We began photographing at 8 a.m. I was out of the fieldhouse at 5:15 p.m. In between, I photographed six fall sports teams. Football, cross country, men’s soccer, women’s soccer, volleyball, and women’s tennis. Also included was a fall sports poster shot where a representative from each of those sports to combine. Nathan Baliva and Luke Bradburn, both from Sports Information, estimate I photographed 350 athletes. 140 of them were football players. No counting sheep to fall asleep last Friday. I saw linebackers and receivers, and quarterbacks, oh my!

Am guessing this to be the fifth or sixth year I’ve worked this job for the college. It began in a small room in an academic building. It was nice and cool there, but way too crowded. We moved to the fieldhouse for more space. It’s nice and warm there! I’ve leaned what is involved, and the general set up. Every year I try and raise the bar a little, making slight changes for a different look.

The type of backdrop would be an example. Fabric or paper. The head and shoulders backdrop has always been gray fabric at the preference of the college. The “action feature” backdrop has been black fabric or white, seamless paper. Each has pros and cons. Fabric can be stuffed in a bag. It's more portable. But it will show wrinkles and lint. Paper is harder to transport but won’t show wrinkles. I used it a couple of years ago. By the time the sessions were over, cleats made the floor surface area look like Swiss cheese.

Fabric was used this year. With a “no cleats” policy. A great “accessory” for fabric backgrounds is Downy Wrinkle Releaser. It works miracles. The fabric is pulled taught to the side stands, spring clamps hold it that way, and three weights, placed at the bottom of the backdrop, also make for a smooth surface.

The process for head and shoulders portraits goes like this. The athlete holds up a card with their name printed on it for ID purposes. They then drop the card and three “keeper” frames are made. Why three? Subtle changes in expressions, and in case eyes are closed.

This set utilizes three speed lights. Main, fill, and a hair light, set behind and above the backdrop. Umbrellas for main and fill. A Rogue grid for hair. The hair light really helps with background separation.

The “big set,” for the “action feature” portraits, uses four, more powerful, Paul C. Buff, 800 watt second, Alien Bees. A main light (softbox), two accent/separation lights (with grids for a tighter light pattern), and a background light (also with a grid). A hair light was used last year, but I felt there wasn’t enough separation of the athlete from the background. This year, a background light was used to better illuminate the fabric. The separation was better, but it also lighted the wrinkles.

Each portrait station has lighting placement and power ratios specific to the photo. This really comes into play with the “big set,” as it’s not always one athlete.
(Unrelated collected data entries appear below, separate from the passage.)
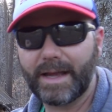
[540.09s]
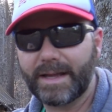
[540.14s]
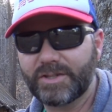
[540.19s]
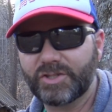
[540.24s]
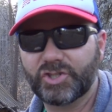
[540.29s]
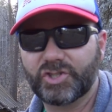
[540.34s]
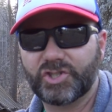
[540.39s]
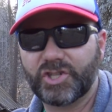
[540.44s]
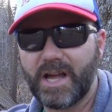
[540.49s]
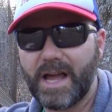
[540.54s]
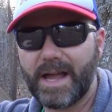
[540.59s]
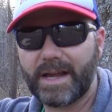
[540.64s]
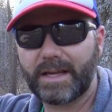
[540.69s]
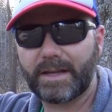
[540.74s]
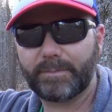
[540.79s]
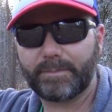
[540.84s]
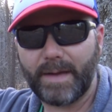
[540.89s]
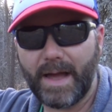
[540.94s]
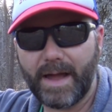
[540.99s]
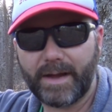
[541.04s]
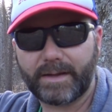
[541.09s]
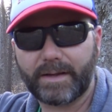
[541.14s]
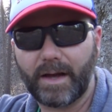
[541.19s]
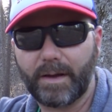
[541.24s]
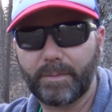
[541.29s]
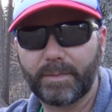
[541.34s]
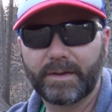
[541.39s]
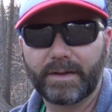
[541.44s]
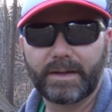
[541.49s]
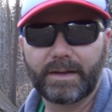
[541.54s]
and jack it back
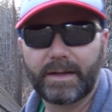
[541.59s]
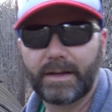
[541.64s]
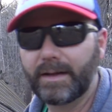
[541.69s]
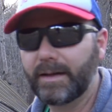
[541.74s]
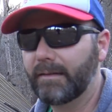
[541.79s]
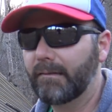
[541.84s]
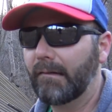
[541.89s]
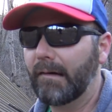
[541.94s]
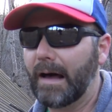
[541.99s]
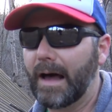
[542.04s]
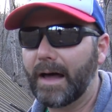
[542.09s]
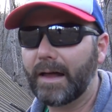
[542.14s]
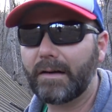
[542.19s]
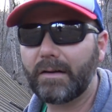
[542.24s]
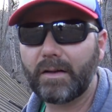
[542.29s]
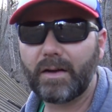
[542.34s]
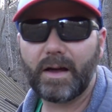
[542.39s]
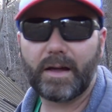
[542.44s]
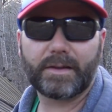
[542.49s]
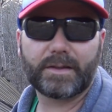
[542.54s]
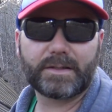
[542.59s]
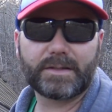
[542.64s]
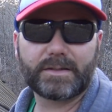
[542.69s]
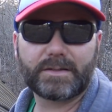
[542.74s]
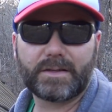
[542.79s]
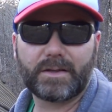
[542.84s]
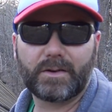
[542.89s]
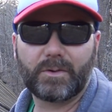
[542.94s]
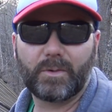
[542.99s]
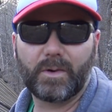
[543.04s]
up. I don't know how this is
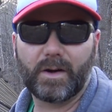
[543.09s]
going to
Small groups crowd the sweep and the lighting is not perfect. I’m a perfectionist, but it’s not possible to adjust everything for every group, every minute. This drives me crazy. But it’s somewhat “assembly line” work.
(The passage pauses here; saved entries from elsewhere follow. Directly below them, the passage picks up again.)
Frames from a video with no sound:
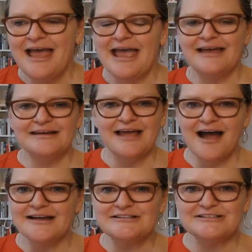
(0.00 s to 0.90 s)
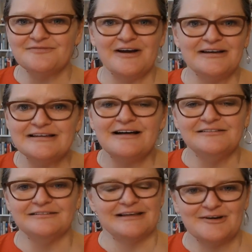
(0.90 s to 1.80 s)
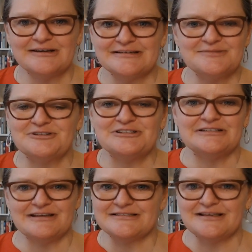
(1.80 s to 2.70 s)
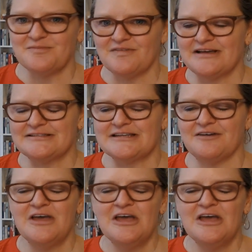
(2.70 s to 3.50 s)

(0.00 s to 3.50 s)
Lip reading: and I just find it hilarious when she does some of that stuff.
The “no cleat” clause… Nathan’s primary use for the “action feature” portraits is as “cut outs” to promote game day events. He needs the portraits to be head to toe. This is where the tradeoff comes in. It’s not perfect, or desirable, for an athlete to be decked out in full gear from head to….But wearing Crocs instead of cleats.
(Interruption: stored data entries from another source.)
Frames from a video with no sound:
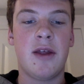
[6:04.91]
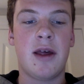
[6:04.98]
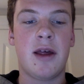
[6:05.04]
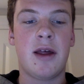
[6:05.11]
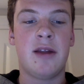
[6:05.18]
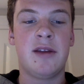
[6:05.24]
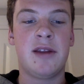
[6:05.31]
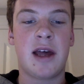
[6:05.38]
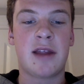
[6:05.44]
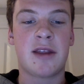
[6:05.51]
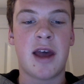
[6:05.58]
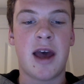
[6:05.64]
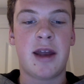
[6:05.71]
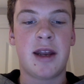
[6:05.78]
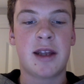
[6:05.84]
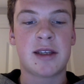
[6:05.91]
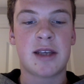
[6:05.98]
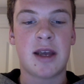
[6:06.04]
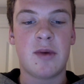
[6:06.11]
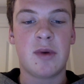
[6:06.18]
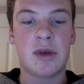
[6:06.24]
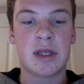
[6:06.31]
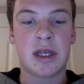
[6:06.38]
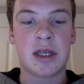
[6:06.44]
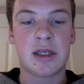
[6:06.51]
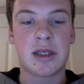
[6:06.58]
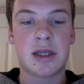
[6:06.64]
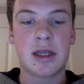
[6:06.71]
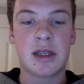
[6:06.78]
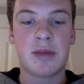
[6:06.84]
that the NSA was
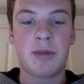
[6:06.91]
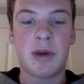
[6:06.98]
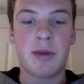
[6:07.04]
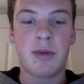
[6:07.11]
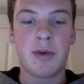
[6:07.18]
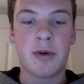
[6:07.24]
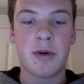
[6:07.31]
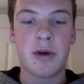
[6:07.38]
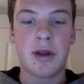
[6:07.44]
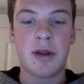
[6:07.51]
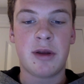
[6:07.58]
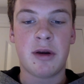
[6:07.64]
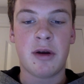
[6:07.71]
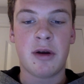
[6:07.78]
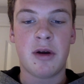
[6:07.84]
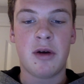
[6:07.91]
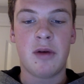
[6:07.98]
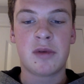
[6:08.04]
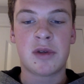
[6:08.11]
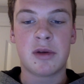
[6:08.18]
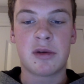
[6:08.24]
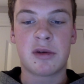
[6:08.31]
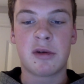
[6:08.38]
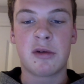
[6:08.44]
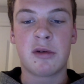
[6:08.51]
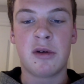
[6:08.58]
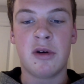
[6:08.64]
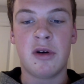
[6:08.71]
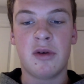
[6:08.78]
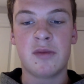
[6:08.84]
listening to people in their homes through Google
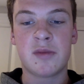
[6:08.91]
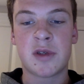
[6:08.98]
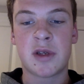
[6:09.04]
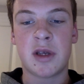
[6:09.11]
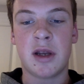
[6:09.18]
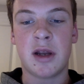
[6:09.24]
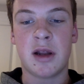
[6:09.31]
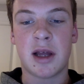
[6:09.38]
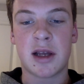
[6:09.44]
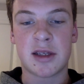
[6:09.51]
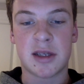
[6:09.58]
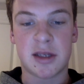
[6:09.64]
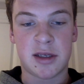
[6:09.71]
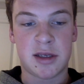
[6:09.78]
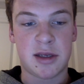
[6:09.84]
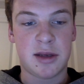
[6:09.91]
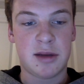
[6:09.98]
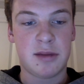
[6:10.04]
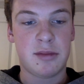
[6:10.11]
Homes and Alexa's.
Miscellaneous gear… There’s always something, wanted or needed. The women’s soccer team stood in for me for a “scene setter.” (See photos). One umbrella is not firing on the small set. I need one more wireless receiver. Six are in my kit. Seven lights were being used. I swapped one out from set to set as needed. Light stands… Several years ago, I needed three light stands in a hurry. My only option was a brand, Promaster. Every time I have to use those stands I’m reminded of what a shit product they are! Thankfully, the other nine stands I own/use are of much better quality.

It’s interesting to watch four years of my life pass by, cycling through this job, based on what year of college the “kids” are in. They are good, young people. They are polite and follow direction. I believe they look forward to “Media Day,” and it looks like they have fun. I respect and appreciate Monmouth College for investing in what I hope it feels are professional quality portraits of the athletes.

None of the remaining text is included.